Could you copy every entry exactly, dropping the pictures?

(Records drawn from a dataset)
====
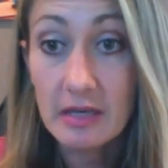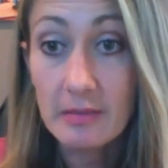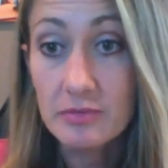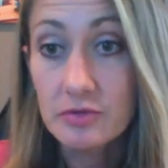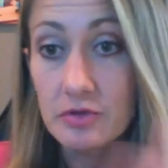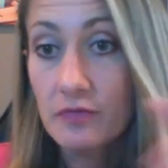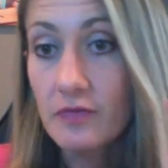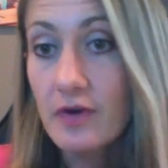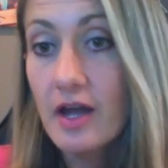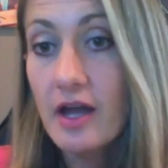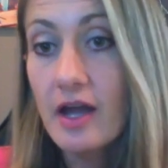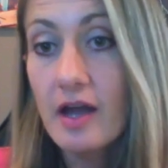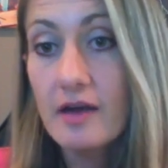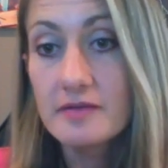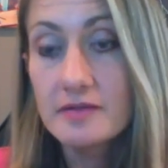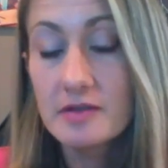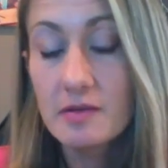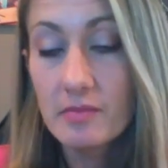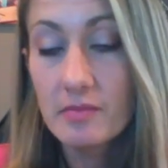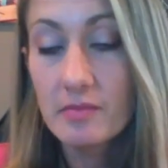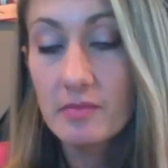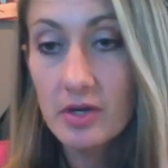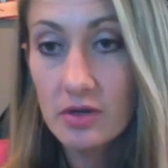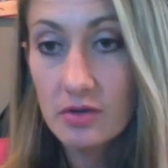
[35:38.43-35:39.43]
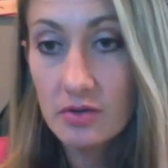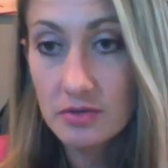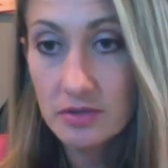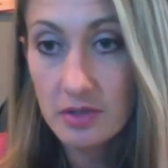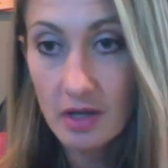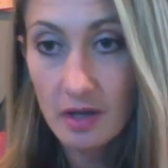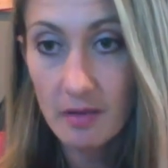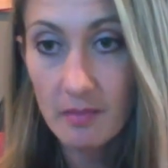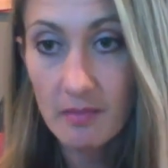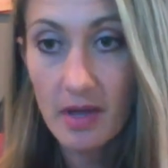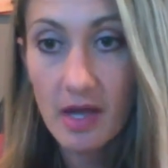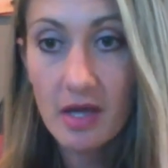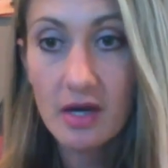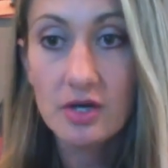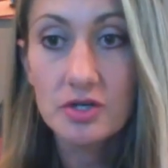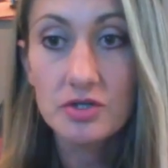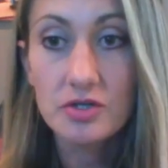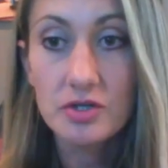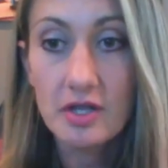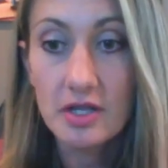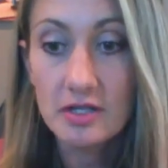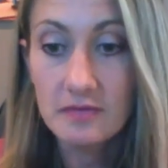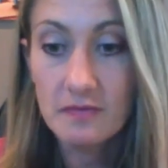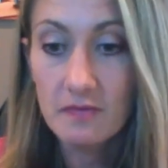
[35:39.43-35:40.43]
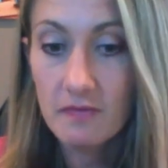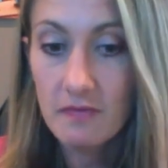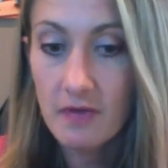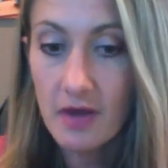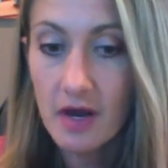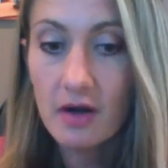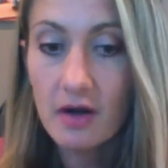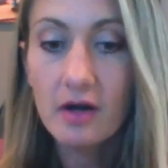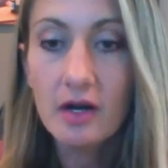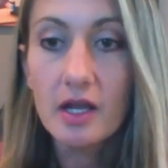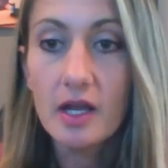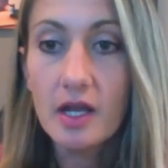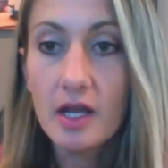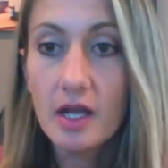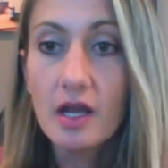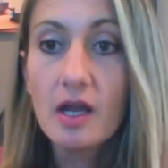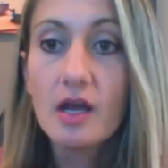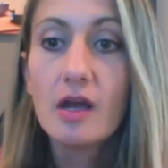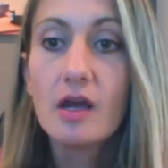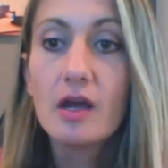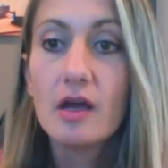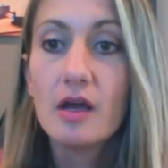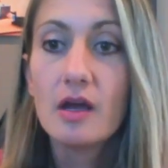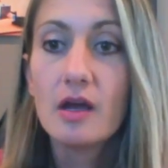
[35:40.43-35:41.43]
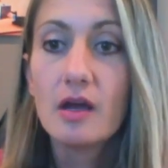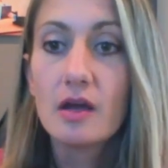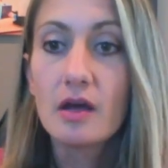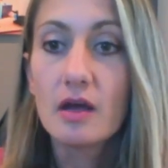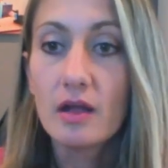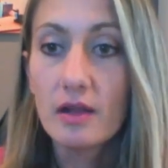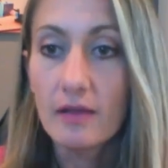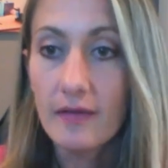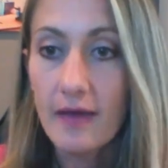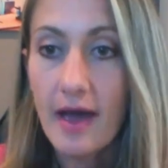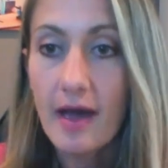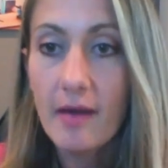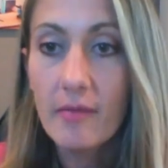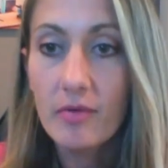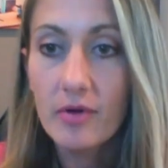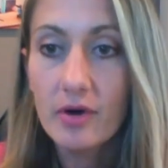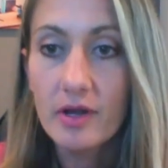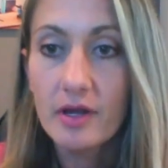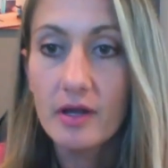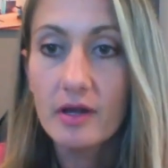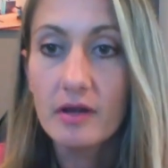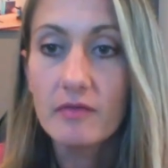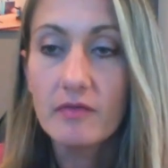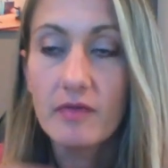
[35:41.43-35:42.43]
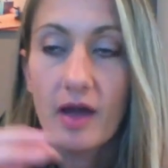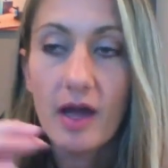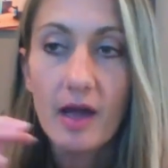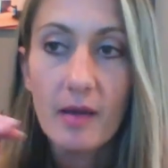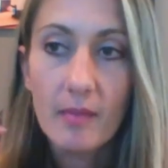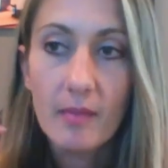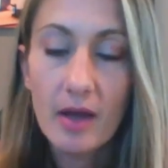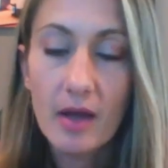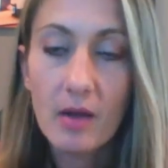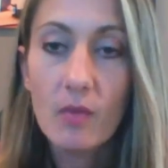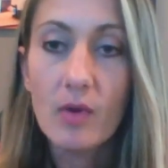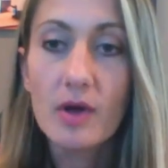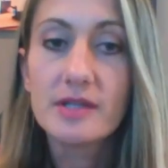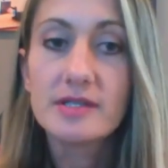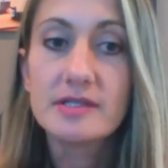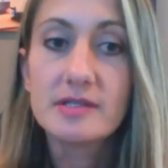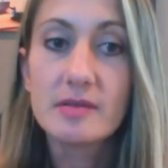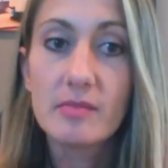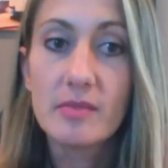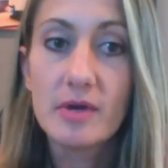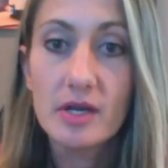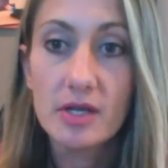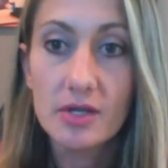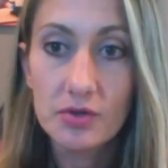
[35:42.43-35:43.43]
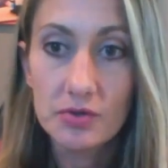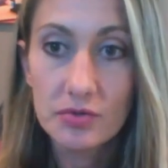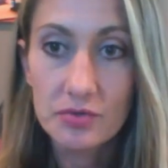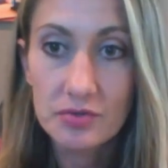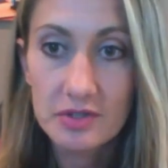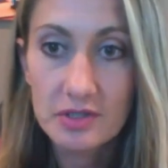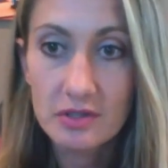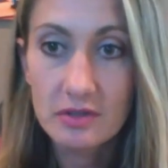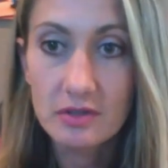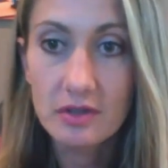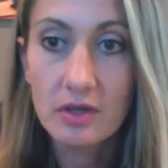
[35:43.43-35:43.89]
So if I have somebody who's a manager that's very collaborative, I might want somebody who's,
====
-- EXPECTED OUTPUT --
[35:38.43-35:39.43]
[35:39.43-35:40.43]
[35:40.43-35:41.43]
[35:41.43-35:42.43]
[35:42.43-35:43.43]
[35:43.43-35:43.89]
So if I have somebody who's a manager that's very collaborative, I might want somebody who's,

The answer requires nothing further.